With the use of a distinctive blue hat bearing the ‘I Can Fly’ logo, airport authorities recognise travellers with autism and offer priority. 240 passengers with autism have so far used the programme. In recognition of its initiatives for people with autism, Hermes Airports has been made an honorary member of the ‘Together for Autism’ organisation.

Kaloyirou emphasises that effective customer service is based on well-trained and motivated employees. Over the past two years, Hermes Airports has won numerous awards for Human Resources management and development, including Platinum Investors in People accreditation (2019-2021), as well as being highly commended in ACI EUROPE’s HR Excellence Award category in 2018.

“Continuous learning and development is a significant area we have focused on,” says Kaloyirou. “We have developed the Hermes Academy, where training is provided on a holistic learning structure based on individual developmental needs. Focus on our people is a key strategic priority, and we consider the results achieved to date a step in the right direction – a direction we intend to continue pursuing.”
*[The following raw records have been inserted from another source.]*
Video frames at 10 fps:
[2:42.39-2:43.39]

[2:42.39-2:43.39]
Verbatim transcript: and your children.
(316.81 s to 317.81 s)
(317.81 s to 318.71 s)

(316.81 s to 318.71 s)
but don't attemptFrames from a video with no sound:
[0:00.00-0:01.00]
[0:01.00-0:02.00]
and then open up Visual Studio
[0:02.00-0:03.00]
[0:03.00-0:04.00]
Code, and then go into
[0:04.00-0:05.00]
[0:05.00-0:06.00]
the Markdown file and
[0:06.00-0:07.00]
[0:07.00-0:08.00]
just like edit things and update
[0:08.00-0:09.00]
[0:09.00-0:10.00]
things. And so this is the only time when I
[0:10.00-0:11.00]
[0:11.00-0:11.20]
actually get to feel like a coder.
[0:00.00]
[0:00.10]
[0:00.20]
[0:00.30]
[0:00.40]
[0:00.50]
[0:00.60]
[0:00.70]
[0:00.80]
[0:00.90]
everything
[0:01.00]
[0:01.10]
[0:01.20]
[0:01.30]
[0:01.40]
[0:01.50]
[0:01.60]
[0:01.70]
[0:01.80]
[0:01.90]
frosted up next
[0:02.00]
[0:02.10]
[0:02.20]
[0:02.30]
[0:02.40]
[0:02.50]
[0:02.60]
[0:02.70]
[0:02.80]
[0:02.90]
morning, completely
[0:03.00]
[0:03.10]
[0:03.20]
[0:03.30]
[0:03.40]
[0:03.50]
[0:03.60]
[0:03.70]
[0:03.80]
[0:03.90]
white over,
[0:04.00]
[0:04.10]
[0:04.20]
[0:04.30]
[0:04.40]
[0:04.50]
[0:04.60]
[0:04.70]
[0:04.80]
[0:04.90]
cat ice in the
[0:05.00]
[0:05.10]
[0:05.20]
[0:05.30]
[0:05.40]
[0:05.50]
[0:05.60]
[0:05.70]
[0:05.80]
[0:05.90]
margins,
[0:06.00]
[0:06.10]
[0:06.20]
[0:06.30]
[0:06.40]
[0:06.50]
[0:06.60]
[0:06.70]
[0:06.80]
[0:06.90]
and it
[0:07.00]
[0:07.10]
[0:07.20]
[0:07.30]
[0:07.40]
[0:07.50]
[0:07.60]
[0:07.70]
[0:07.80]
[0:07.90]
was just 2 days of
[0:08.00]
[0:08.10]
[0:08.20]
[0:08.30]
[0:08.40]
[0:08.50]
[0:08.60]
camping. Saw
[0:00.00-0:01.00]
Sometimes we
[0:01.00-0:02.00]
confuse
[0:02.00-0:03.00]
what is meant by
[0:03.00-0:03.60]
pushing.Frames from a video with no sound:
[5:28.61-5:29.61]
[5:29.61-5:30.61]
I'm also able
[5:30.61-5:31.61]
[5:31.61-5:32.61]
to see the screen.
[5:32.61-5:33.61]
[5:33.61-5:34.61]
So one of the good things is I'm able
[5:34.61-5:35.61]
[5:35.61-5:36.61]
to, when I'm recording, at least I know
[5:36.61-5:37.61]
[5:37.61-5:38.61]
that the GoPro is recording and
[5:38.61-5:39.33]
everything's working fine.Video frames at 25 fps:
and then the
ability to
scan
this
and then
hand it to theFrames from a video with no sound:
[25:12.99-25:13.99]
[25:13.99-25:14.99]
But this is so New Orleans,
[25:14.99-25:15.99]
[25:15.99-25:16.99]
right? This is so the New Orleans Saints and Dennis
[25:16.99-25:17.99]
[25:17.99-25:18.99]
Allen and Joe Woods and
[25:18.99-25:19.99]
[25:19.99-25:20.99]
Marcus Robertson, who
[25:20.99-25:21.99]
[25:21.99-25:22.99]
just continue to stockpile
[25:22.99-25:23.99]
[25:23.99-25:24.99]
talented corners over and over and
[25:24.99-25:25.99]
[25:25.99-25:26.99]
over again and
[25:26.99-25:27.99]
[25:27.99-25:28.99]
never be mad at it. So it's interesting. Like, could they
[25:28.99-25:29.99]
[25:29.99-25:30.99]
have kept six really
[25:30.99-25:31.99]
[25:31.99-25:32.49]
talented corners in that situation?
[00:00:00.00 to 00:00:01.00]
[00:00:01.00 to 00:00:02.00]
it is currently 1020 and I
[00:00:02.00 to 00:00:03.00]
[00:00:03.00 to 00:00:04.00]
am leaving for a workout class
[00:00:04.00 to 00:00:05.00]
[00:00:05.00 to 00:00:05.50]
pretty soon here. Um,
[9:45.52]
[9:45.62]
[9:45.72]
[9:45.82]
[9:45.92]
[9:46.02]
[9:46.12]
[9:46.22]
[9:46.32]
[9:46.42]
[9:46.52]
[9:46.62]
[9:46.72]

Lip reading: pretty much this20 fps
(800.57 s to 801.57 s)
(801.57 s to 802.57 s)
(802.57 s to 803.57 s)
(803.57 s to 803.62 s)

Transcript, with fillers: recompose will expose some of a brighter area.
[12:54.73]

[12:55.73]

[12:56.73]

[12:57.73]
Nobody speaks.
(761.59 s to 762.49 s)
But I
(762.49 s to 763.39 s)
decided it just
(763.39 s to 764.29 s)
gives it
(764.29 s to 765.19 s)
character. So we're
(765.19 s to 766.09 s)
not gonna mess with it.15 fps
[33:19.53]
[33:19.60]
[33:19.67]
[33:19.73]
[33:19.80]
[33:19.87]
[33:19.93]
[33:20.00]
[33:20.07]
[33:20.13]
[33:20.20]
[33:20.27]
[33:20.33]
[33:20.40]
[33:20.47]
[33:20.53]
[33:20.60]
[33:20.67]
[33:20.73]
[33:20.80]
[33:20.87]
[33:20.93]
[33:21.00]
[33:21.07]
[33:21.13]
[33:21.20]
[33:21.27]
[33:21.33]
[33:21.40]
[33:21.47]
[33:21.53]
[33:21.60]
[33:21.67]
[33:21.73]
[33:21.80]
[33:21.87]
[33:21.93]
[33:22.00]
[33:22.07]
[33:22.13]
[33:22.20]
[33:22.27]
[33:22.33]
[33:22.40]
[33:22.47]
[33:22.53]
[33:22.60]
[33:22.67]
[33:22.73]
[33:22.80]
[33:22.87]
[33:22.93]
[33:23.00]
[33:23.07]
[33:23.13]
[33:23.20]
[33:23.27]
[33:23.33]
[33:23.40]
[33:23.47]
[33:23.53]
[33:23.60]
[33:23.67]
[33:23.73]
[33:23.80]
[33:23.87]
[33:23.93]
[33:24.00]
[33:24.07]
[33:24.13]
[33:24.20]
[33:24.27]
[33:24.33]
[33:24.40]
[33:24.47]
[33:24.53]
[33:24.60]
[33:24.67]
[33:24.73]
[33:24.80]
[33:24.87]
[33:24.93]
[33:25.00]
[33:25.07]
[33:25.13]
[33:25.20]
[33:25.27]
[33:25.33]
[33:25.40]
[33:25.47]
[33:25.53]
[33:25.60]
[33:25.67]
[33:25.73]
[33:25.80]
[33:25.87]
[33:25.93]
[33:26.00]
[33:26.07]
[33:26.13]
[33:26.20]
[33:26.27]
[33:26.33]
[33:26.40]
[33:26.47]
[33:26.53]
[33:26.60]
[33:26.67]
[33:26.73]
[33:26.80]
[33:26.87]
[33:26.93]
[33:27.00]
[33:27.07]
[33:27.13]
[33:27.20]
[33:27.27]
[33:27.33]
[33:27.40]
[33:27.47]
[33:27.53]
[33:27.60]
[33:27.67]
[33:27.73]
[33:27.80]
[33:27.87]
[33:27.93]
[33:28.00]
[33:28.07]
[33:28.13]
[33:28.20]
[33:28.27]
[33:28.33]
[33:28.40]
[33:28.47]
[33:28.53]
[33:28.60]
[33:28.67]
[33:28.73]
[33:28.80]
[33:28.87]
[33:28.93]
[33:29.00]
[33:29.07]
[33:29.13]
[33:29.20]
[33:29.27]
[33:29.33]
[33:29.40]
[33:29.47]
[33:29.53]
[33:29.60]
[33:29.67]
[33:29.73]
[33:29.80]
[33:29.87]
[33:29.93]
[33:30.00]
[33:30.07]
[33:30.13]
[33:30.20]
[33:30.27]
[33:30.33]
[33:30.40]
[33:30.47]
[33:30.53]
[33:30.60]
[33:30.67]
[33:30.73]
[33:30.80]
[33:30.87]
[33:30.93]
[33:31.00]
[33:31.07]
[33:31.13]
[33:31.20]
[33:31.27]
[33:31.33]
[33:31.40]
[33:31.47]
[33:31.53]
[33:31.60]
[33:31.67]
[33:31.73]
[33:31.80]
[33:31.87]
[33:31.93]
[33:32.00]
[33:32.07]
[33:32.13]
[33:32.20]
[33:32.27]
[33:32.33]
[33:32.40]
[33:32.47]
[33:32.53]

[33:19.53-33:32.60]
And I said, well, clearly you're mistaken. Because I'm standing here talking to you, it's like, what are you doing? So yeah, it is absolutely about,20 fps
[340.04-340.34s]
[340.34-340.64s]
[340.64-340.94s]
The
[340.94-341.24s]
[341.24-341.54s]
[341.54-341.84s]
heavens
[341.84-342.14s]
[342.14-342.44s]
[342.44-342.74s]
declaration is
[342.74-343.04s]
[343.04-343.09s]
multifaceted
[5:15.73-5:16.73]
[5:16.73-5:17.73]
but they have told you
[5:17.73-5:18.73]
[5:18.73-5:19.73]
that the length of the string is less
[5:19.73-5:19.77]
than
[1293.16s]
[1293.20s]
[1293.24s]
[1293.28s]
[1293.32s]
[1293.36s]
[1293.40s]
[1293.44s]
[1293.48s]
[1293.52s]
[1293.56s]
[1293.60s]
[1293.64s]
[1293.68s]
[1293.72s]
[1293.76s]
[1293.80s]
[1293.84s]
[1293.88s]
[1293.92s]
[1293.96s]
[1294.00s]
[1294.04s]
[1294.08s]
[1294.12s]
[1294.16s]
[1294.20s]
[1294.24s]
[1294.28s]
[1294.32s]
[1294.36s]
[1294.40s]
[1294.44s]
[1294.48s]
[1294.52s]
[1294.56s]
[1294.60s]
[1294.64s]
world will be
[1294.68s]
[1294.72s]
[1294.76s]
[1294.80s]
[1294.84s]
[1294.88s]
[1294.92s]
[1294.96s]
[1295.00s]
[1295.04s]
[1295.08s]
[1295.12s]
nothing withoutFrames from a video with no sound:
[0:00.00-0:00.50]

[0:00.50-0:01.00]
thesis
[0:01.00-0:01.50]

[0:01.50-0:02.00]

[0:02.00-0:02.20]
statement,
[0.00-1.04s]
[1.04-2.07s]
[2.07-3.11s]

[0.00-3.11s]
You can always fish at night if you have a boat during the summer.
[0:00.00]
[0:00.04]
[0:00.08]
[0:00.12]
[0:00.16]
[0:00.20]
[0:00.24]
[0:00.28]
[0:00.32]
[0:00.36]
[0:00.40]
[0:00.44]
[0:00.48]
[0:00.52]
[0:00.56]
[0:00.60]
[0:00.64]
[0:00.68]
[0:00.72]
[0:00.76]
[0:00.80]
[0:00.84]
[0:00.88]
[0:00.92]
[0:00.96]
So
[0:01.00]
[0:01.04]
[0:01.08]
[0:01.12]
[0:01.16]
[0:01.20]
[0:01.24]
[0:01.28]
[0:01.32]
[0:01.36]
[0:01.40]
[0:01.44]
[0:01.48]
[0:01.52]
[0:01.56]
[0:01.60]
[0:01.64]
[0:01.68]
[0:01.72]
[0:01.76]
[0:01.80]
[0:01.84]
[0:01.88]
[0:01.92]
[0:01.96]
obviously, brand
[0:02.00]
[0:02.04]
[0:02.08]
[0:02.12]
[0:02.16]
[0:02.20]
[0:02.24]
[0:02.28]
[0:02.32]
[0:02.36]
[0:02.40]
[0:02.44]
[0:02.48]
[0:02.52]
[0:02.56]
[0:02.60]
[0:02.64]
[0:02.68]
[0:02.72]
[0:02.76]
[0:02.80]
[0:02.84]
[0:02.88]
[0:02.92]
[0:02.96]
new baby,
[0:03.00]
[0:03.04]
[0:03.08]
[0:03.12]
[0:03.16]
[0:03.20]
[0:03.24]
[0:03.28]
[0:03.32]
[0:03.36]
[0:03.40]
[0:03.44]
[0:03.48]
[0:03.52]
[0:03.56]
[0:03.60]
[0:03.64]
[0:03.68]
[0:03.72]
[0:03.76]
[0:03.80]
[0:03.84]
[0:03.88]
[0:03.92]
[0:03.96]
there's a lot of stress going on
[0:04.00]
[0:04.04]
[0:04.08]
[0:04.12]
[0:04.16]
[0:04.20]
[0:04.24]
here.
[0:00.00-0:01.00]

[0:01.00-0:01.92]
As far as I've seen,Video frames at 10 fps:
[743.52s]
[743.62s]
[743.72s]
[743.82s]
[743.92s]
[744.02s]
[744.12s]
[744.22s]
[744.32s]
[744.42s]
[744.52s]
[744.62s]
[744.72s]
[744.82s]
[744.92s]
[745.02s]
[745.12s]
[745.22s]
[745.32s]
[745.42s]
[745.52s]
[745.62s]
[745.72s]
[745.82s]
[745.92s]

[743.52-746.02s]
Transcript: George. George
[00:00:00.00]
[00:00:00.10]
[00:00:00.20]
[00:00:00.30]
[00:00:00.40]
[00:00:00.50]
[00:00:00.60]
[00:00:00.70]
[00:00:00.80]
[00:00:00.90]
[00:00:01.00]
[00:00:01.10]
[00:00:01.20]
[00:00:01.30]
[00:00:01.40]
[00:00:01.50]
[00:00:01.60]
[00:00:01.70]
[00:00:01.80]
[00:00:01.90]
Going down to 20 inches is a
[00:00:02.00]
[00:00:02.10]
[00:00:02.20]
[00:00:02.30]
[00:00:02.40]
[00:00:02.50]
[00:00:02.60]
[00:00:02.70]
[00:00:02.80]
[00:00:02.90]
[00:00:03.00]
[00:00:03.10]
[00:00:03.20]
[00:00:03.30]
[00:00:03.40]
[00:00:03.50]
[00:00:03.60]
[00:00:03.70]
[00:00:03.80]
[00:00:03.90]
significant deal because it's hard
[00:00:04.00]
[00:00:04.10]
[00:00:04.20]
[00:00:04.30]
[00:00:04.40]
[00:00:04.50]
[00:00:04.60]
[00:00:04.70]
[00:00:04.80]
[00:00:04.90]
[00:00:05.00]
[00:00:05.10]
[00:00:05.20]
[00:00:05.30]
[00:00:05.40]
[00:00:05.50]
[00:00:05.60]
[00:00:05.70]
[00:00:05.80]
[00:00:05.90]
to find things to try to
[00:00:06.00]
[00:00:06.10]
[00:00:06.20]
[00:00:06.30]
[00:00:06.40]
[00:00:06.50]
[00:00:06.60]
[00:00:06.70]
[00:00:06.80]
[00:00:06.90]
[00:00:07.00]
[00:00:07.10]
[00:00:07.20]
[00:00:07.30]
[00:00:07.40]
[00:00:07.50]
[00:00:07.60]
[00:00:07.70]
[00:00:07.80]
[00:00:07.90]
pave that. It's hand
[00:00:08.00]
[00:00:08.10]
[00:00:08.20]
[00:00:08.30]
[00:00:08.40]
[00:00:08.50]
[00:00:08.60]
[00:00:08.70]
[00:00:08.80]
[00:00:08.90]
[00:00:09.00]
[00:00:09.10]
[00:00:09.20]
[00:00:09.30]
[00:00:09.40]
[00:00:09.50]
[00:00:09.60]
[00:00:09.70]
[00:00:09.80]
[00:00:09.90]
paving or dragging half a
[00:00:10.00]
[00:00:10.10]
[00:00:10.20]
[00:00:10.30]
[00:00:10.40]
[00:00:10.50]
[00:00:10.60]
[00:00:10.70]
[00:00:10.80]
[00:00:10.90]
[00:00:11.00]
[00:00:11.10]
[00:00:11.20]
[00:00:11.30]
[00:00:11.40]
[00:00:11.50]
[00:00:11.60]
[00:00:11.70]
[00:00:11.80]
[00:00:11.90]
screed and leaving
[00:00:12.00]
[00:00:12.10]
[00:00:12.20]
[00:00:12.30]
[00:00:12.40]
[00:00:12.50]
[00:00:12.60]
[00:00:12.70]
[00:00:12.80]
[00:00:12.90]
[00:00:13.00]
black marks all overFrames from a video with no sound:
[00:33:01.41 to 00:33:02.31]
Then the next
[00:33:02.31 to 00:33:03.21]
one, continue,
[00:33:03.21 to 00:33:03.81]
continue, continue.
As our interview draws to a close, Kaloyirou’s genuine passion for the industry is clear. “I think it is a unique privilege to be able to work in the airport business, where what we do impacts so many lives, both directly and indirectly, and particularly because our airports are so closely related with our island country’s tourism sector. I feel a great sense of responsibility in delivering our vision of operating best-in-class airports with a unique Cypriot sense of place. For the remainder of 2019 and beyond, we will continue along the path we have designed, implementing our strategic priorities in order to be able to deliver our vision, which will be Hermes’ legacy.”